## Data extracts:
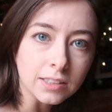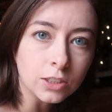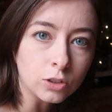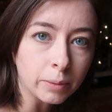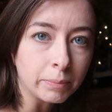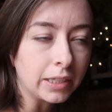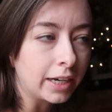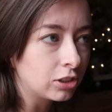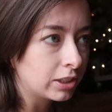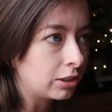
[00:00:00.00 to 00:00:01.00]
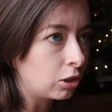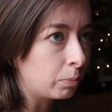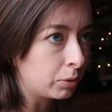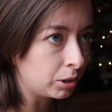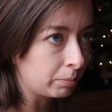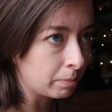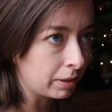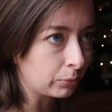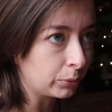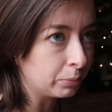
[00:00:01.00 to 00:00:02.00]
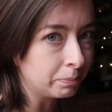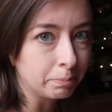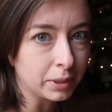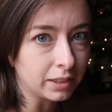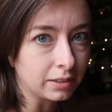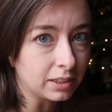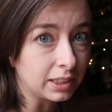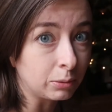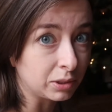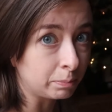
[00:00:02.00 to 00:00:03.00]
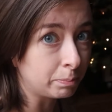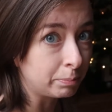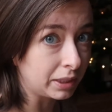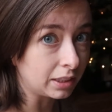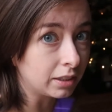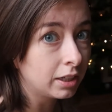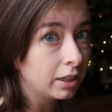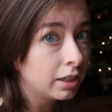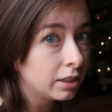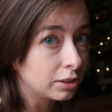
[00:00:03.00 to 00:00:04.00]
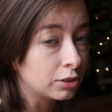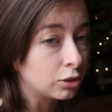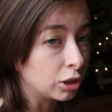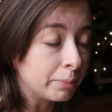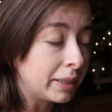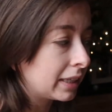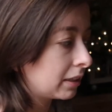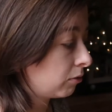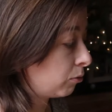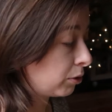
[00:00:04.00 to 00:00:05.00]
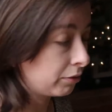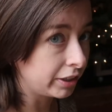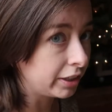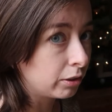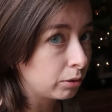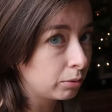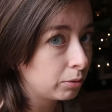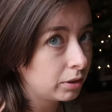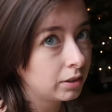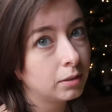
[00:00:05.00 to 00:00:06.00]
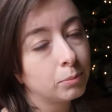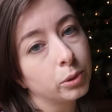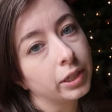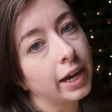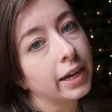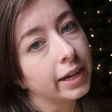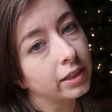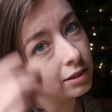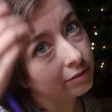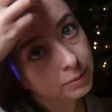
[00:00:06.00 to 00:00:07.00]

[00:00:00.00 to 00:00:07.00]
interrupt me. I just had to go put him in my room because he was being disturbing for the video. Poor guy, I love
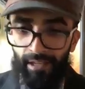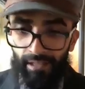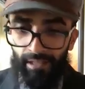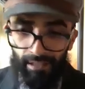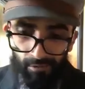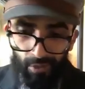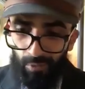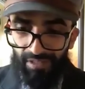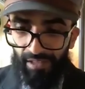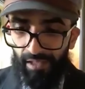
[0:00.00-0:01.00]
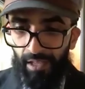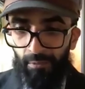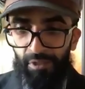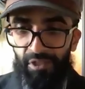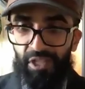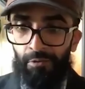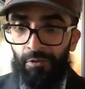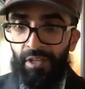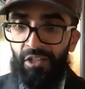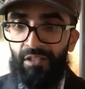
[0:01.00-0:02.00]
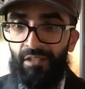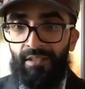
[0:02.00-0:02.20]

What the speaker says: And then also with sadaqah, with general donations,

## Prompt:
Starting at the line above that holds "[00:00:05.00 to 00:00:06.00]", return each line up to and including the one that holds "[0:02.00-0:02.20]", exactly as written, minus any pictures.

## Written solution:
[00:00:05.00 to 00:00:06.00]
[00:00:06.00 to 00:00:07.00]

[00:00:00.00 to 00:00:07.00]
interrupt me. I just had to go put him in my room because he was being disturbing for the video. Poor guy, I love
[0:00.00-0:01.00]
[0:01.00-0:02.00]
[0:02.00-0:02.20]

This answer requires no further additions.